Dans une lettre du père Jaime Olivier datée de 1767 (année de l’expulsion) on lit : « Tous les villages ont leur musique complète d’au moins 30 musiciens. Les sopranos son très bons, en effet ils sont choisis parmi les meilleurs voix de tout le village, les faisant participer depuis leur plus jeune âge à l’école de musique. Leurs maîtres travaillent avec une grande rigueur et attention, et méritent réellement le titre de maître ; en effet ils connaissent la musique avec perfection et la composent parfaitement ; bien qu’ils n’en aient pas besoin puisqu’ils possèdent des compositions parmi les meilleurs d’Italie et d’Allemagne, mais également des œuvres du frère Zipoli…

Les instruments sont excellents ; il y des orgues, des clavecins, des harpes, des trompes marines et trompes de chasse, beaucoup d’excellents clairons, violons, contrebasses, bassons et chimirias. Dans toutes les fêtes, il y avait dans l’après-midi des avant-vêpres solennelles avec toute la musique divisée en deux chœurs ». L’influence de Zipoli ne se limite pas seulement à Córdoba. Le vice roi du Perou sollicita depuis Lima ses compositions.
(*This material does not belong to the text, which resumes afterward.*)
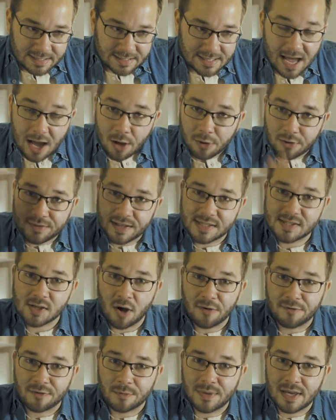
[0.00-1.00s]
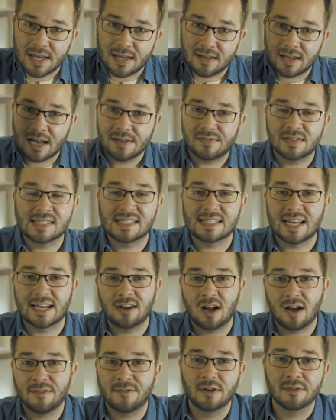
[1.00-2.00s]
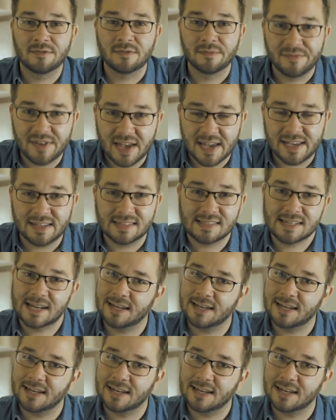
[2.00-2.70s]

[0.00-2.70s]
Now, that's all for me. I have to sign off here from Vegas.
En 1959, le musicologue Robert Stevenson trouva une Messe en Fa pour chœur à trois voix, deux violons, orgue et orgue continue de Zipoli dans les Archives Capitulaire de la ville de Sucre en Bolivie. Un autre travail, publié en 1994 par le Docteur Piort Nawrot, présenta une compilation de Musique de Vêpres de Domingo Zipoli et autres maîtres jésuites anonymes correspondant aux Archives épiscopales de Concepción de Chiquitos, Santa Cruz (Bolivie). De même, Nawrot réalisa d’autres travaux de recompilation comme la Messe des Apôtres de Zipoli.

Sa musique fit de nombreux et fervents admirateurs de son vivant comme après sa mort.